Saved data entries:
*** Block opens ***

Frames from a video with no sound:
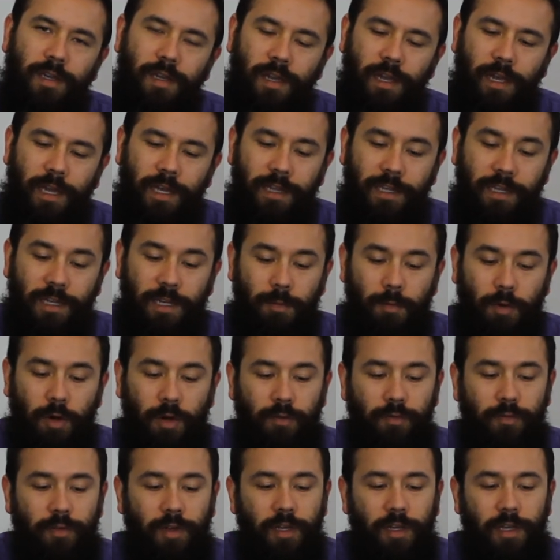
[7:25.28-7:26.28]
and they come
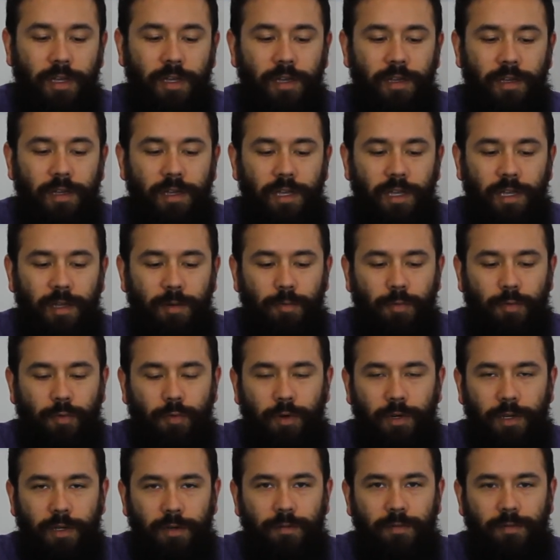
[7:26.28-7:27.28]
off. It
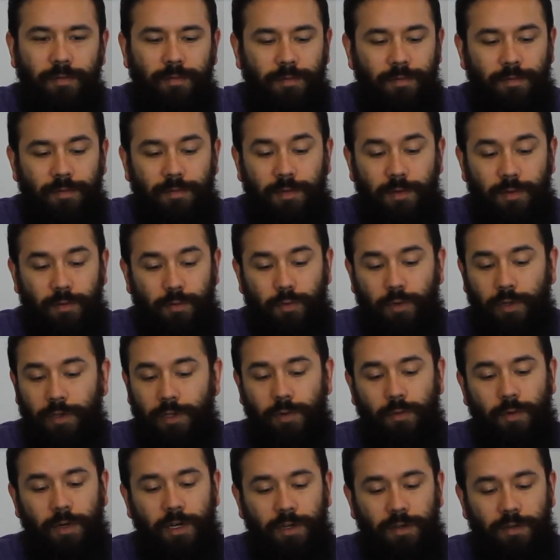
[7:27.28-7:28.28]
printed
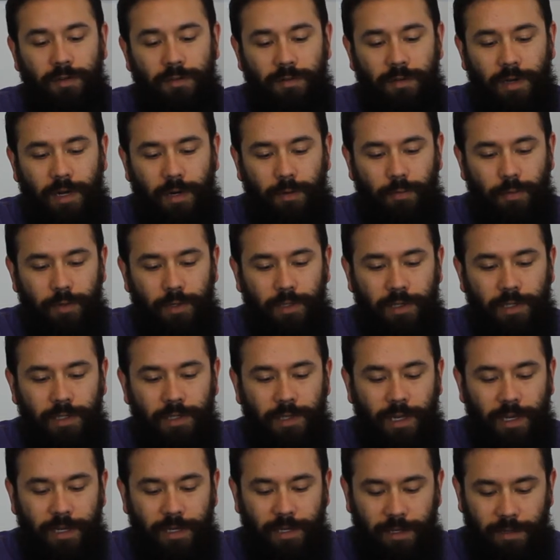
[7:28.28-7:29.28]
really well. I really
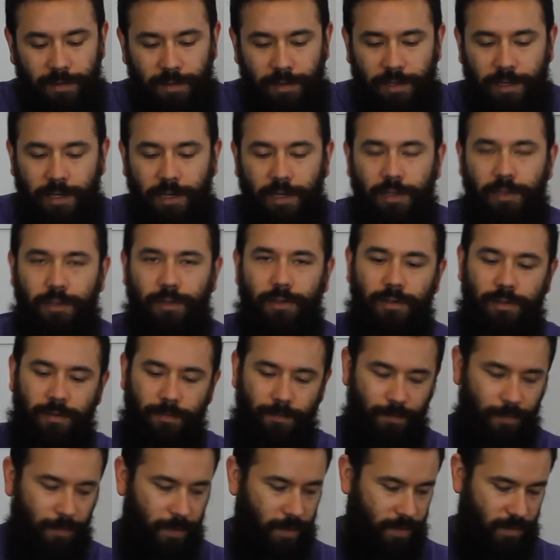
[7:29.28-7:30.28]
like it. The color
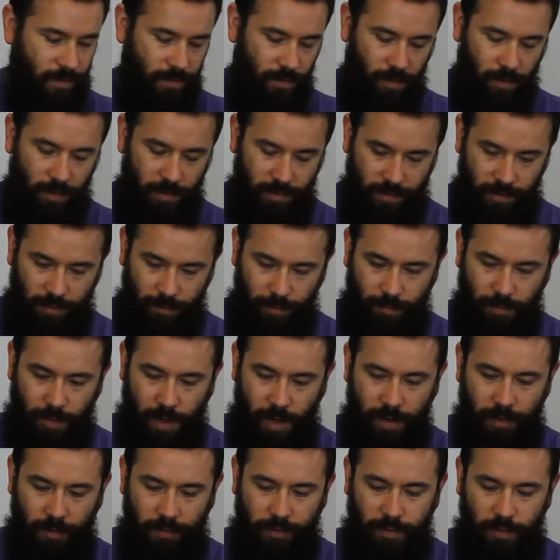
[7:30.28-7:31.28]
is awesome.
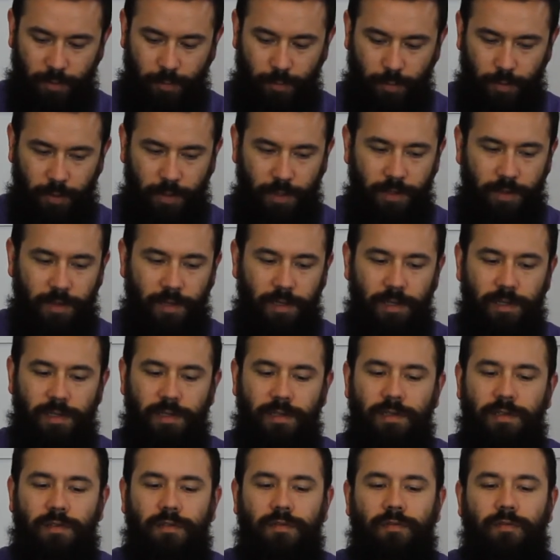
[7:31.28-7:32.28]
I also printed
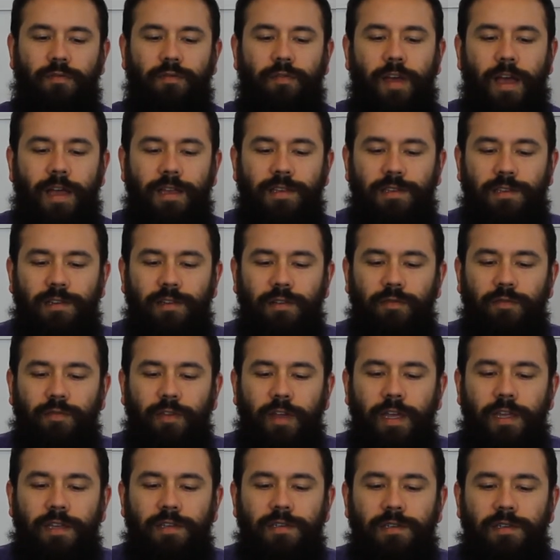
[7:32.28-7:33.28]
this faceted
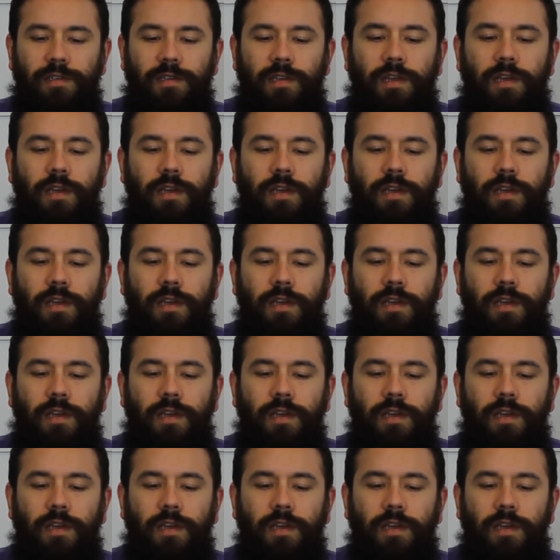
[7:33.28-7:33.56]
vase,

*** Block closes ***

◆ **WORK TO COMPLETE**: When you output the entries, keep each line exactly as it is and leave out any pictures.

◆ **ANSWER TO THIS PROBLEM**:
Frames from a video with no sound:
[7:25.28-7:26.28]
and they come
[7:26.28-7:27.28]
off. It
[7:27.28-7:28.28]
printed
[7:28.28-7:29.28]
really well. I really
[7:29.28-7:30.28]
like it. The color
[7:30.28-7:31.28]
is awesome.
[7:31.28-7:32.28]
I also printed
[7:32.28-7:33.28]
this faceted
[7:33.28-7:33.56]
vase,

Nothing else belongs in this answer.